O poder econômico das greves: dos estivadores aos caminhoneiros no Brasil

Ao longo da história do Brasil, a dependência econômica de determinados setores conferiu grande poder político a categorias profissionais estratégicas. No período em que o país era altamente dependente da exportação de café, os estivadores, responsáveis pelo carregamento e descarregamento de mercadorias nos portos, desempenhavam um papel fundamental. No século XXI, com a predominância do transporte rodoviário como principal modal logístico do país, os caminhoneiros assumiram posição semelhante. Esse fenômeno pode ser analisado a partir da relação entre a estrutura econômica e a capacidade de mobilização de categorias específicas de trabalhadores.

No final do século XIX e início do século XX, a economia cafeeira dominava a pauta de exportações do Brasil, tornando os portos do Rio de Janeiro e de Santos centros nevrálgicos da atividade econômica. Os estivadores, por consequência, detinham um poder significativo: uma greve prolongada dessa categoria poderia paralisar a economia nacional, forçando o governo a intervir rapidamente para evitar colapsos financeiros e sociais. Essa dinâmica se assemelha ao conceito romano de secessio plebis, quando a plebe se retirava da cidade como forma de protesto, obrigando a aristocracia a negociar.

Com o declínio da economia cafeeira e a diversificação da matriz produtiva do Brasil, o peso político dos estivadores diminuiu gradativamente. Em contrapartida, a partir da segunda metade do século XX, a dependência crescente do modal rodoviário fez dos caminhoneiros a categoria trabalhista mais influente no setor de transportes. Essa transformação se consolidou no século XXI, quando a logística brasileira passou a ser quase totalmente dependente do transporte rodoviário, com rodovias servindo como o principal elo entre produção e distribuição.

A greve dos caminhoneiros de 2018 exemplificou o poder dessa categoria. Em resposta à alta do preço do diesel, os caminhoneiros organizaram uma paralisação nacional que, em poucos dias, gerou desabastecimento de combustíveis, alimentos e insumos industriais. O impacto foi tão profundo que o governo do então presidente Michel Temer teve que ceder rapidamente às exigências dos grevistas, concedendo subsídios e congelando reajustes nos combustíveis. Esse episódio demonstrou que os caminhoneiros, assim como os estivadores em décadas passadas, tinham capacidade de pressionar o governo e moldar políticas públicas.

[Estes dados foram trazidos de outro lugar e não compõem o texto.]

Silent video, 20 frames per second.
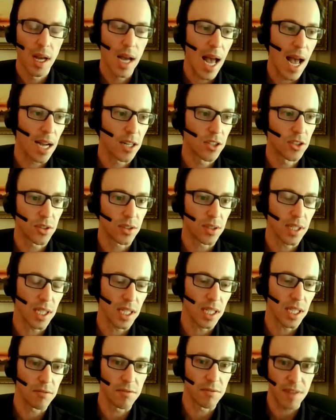
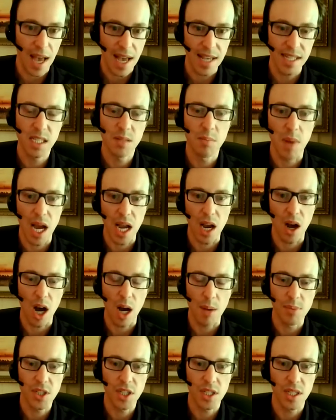actually vest my
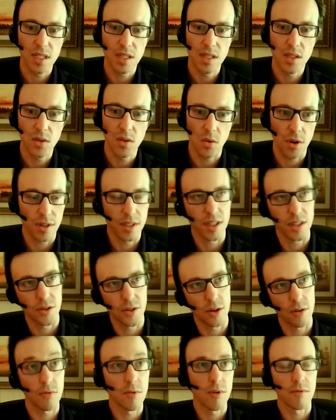options or to
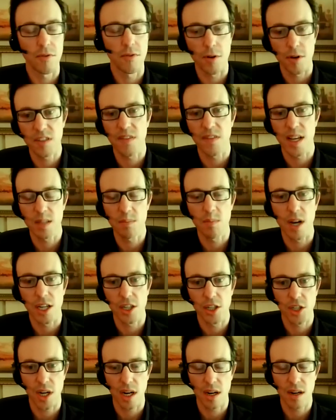sort of reverse vest my
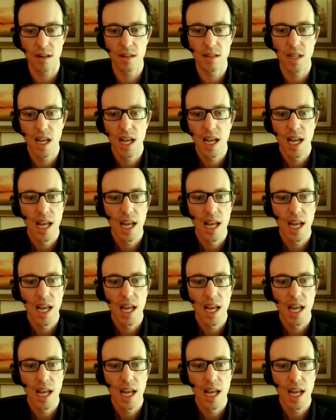shares,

Por outro lado, a crise política que levou à queda da presidente Dilma Rousseff, em 2016, seguiu uma dinâmica distinta. Embora a insatisfação popular tenha sido impulsionada por fatores econômicos, como inflação elevada e recessão, não houve um movimento grevista de caminhoneiros em escala nacional durante seu governo. Ainda assim, o descontrole inflacionário e a perda de poder de compra foram elementos cruciais para a insatisfação popular que culminou no impeachment.

A análise histórica desse fenômeno levanta questionamentos sobre o futuro das categorias estratégicas no Brasil. Caso a matriz logística se diversifique, com o fortalecimento de ferrovias e hidrovias, a dependência dos caminhoneiros pode ser reduzida, enfraquecendo seu poder de mobilização. Assim, novos grupos trabalhistas podem emergir como forças políticas centrais, a depender do papel que desempenharem na economia nacional.

Dessa forma, a relação entre estrutura econômica e poder de mobilização de categorias profissionais permanece um fator determinante para a política brasileira. O estudo desse padrão histórico possibilita uma melhor compreensão das dinâmicas entre governo, economia e sociedade, apontando tendências para o futuro do país.